The sad thing about these life intrusions is that they not only affected the community who found their privacy violated but adversely affected the intelligence community who found that the huge increase of data made it harder to discern what was useful. What was once a needle in a haystack became a needle in the field of haystacks.
One program from those giddy give them anything they want days is on its way out. As TS said, “not with a bang but a whimper” and for that I am glad. Our fear causes us to act like a cowering whimpering dog, giving up everything way too soon. Unfortunately there will always be catastrophic events and our response to it or them will measure us much as a people*.
“To its supporters, the program was a critical counterterrorism tool. “There is no other way that we know of to connect the dots…Taking the program off the table, from my perspective, is absolutely not the right thing to do,” said former NSA director Keith Alexander to the Senate Judiciary Committee in 2013. Michael Hayden, another former NSA chief, and former attorney general Michael Mukasey said in a joint op-ed that the reform law was “exquisitely crafted to hobble the gathering of electronic intelligence.” After the terrorist attacks in Paris two weeks ago, there was even a failed last-ditch effort to restart the bulk phone records program.”
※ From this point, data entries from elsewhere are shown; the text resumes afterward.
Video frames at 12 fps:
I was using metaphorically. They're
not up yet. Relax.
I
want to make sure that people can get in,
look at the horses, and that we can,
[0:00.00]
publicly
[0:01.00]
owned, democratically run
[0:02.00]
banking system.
“But privacy advocates say the record tells a different story. “That program hasn’t prevented or even contributed to preventing a single attack in the [nearly] 15 years that it’s been in operation,” says Elizabeth Goitein, the co-director of the Liberty and National Security Program at the Brennan Center for Justice.”
“Think tank reports on the program have backed her up. “There does not appear to be a case in which…bulk phone records played an important role in stopping a terrorist attack,” wrote Marshall Erwin in a January 2014 report from the Hoover Institution, a conservative think tank. His counterparts at the nonpartisan but liberal-leaning New America Foundation found the same thing in a study that was released in the same month as Erwin’s report. “Surveillance of American phone metadata has had no discernible impact on preventing acts of terrorism,” wrote national security journalist Peter Bergen and three others in the New America study.”
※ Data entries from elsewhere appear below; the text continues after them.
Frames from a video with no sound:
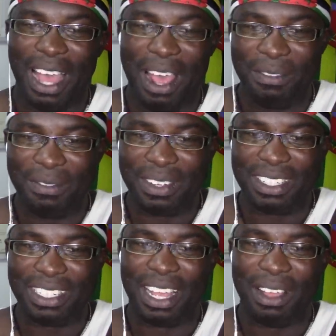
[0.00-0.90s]

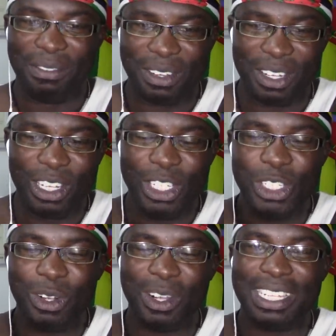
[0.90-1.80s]
adverts ever
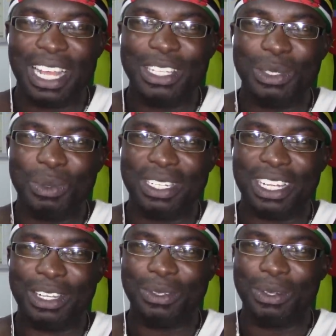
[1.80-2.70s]
Short and sweet
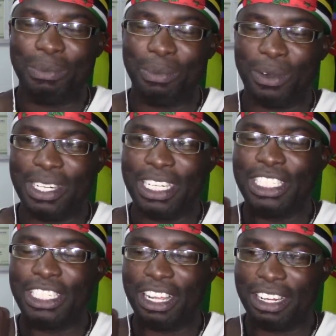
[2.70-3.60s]
and to the point
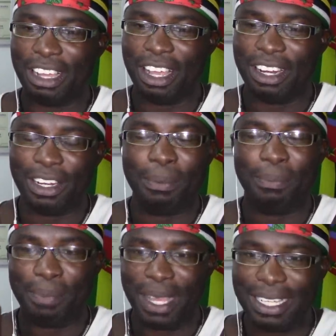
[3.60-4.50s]
Chaindrite the
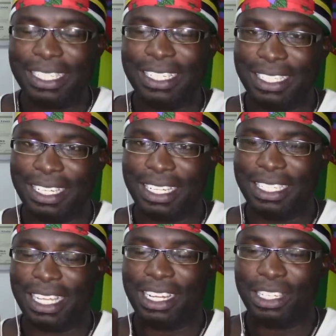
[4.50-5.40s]
best
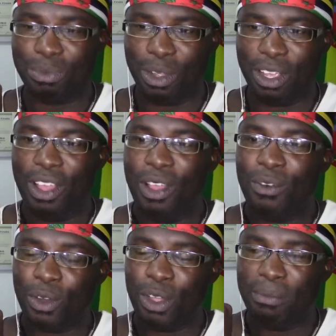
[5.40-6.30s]
insecticide and
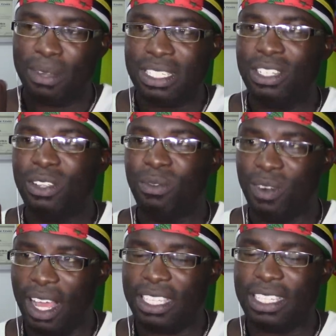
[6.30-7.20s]
sprayfor your mosquito
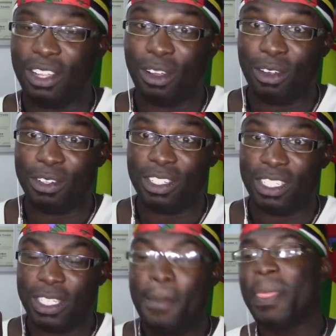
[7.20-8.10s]
flies and
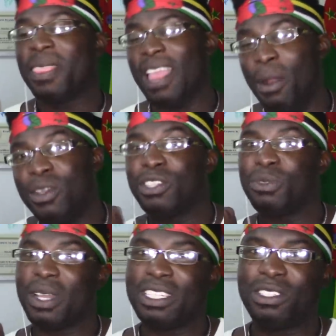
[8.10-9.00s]
cockroaches. And we just
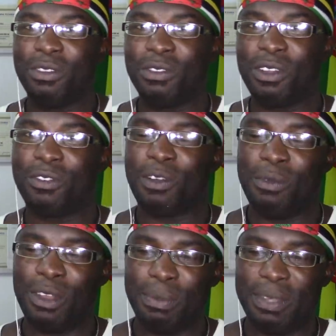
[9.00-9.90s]
reacted to a video from
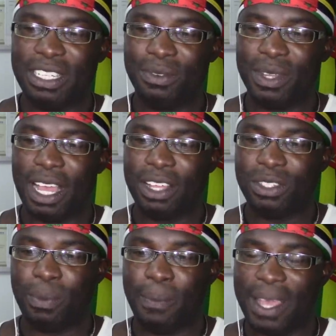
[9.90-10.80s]
Real Pitch in regards
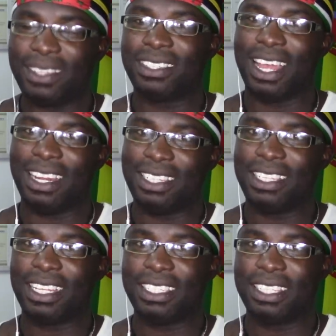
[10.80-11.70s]
to pests and
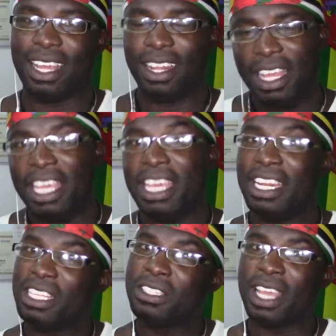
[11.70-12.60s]
insecticide. He
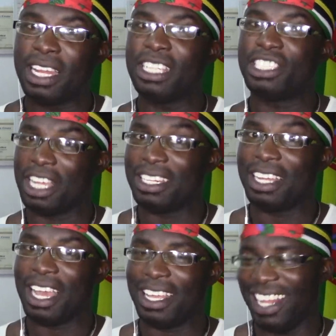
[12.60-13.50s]
needs to get the
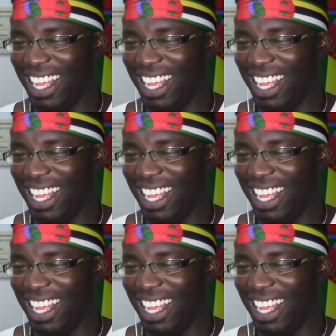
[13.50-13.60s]
Chaindrite.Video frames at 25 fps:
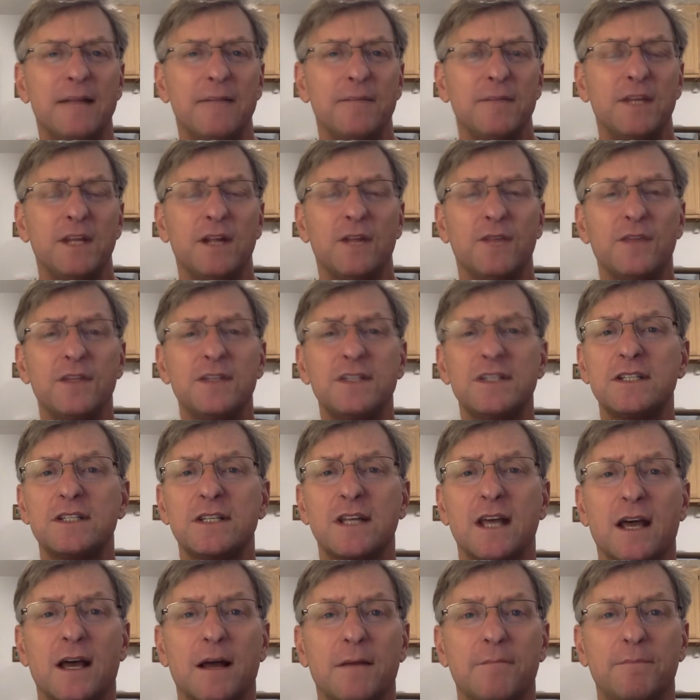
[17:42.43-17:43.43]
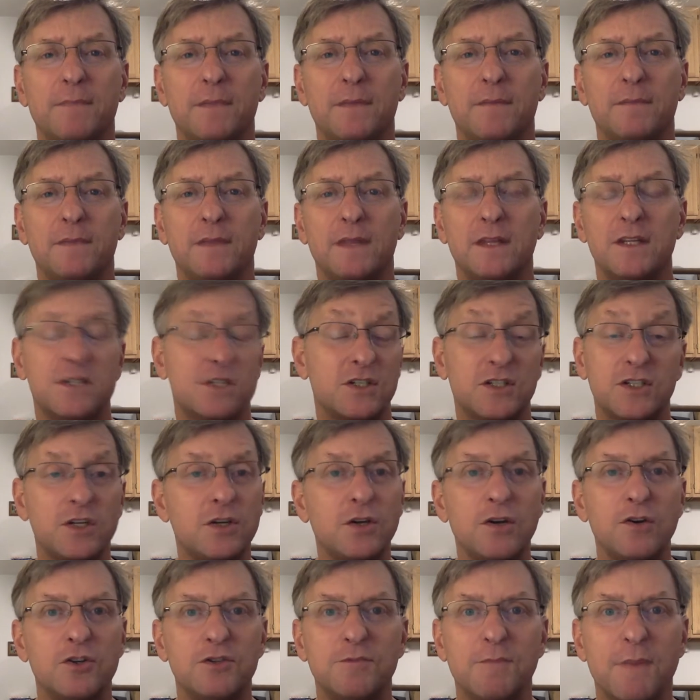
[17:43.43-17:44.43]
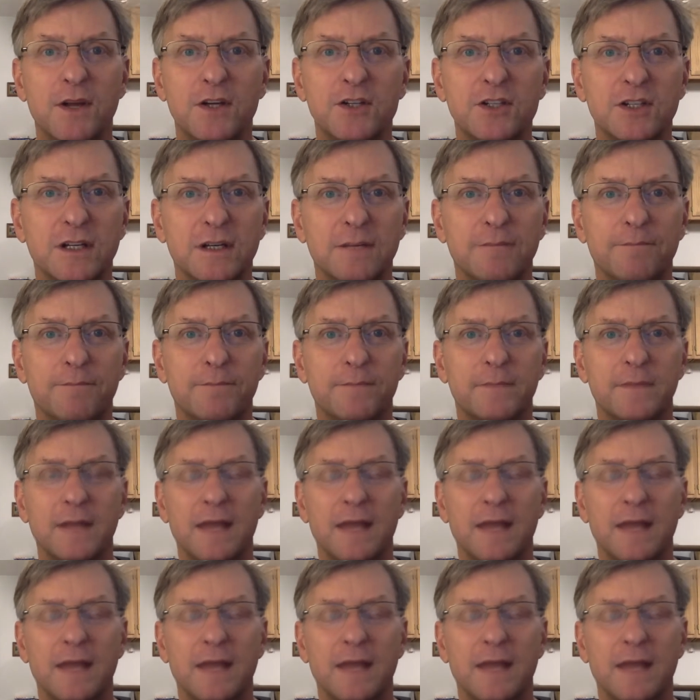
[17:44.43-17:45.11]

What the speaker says: you know, this is a huge mission.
“…The government hasn’t provided much more compelling evidence. The study from New America noted that President Barack Obama once claimed bulk surveillance had stopped at least 50 terrorist plots, but Alexander eventually admitted to the Senate Judiciary Committee that there was actually only one such case, in which a San Diego cab driver had attempted to send money to the Somali terrorist group al-Shabaab. Richard Leon, the federal judge who ruled the bulk metadata program illegal in 2013, wrote that there was an “utter lack of evidence that a terrorist attack has ever been prevented because searching the NSA database was faster than other investigative tactics.”
“Late last year, a trio of Democrats on the Senate Intelligence Committee—Oregon’s Ron Wyden, Colorado’s Mark Udall, and New Mexico’s Martin Heinrich—filed a brief in support of a lawsuit against bulk surveillance, saying they had “reviewed this surveillance extensively and have seen no evidence that the bulk collection of Americans’ phone records has provided any intelligence of value that could not have been gathered through means that caused far less harm to the privacy interests of millions of Americans.”
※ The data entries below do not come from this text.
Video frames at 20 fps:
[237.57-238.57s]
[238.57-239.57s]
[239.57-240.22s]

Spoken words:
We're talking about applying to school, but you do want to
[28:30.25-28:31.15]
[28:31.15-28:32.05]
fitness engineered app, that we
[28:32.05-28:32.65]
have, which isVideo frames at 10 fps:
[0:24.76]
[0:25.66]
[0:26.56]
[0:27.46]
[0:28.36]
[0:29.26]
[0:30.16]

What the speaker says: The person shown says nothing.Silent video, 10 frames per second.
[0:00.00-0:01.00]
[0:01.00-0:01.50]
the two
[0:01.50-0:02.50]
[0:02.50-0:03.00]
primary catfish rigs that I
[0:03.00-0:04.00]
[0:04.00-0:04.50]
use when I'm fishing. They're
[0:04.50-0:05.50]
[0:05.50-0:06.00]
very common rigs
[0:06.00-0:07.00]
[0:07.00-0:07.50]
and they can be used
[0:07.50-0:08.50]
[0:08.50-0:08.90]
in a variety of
“In fact, say privacy advocates, bulk surveillance can actually hurt intelligence rather than strengthen it. “Part of the problem is that the analysts were drowning in data,” Goitein says, citing the 9/11 Commission Report as evidence. “There was too much information, and the threats got lost in the noise. So more surveillance isn’t the answer.” http://www.motherjones.com/politics/2015/11/americas-most-useless-surveillance-program-finally-almost-over
*Unfortunately our response to the Paris terrorist attacks regarding the Syrian refugees has been less than stellar.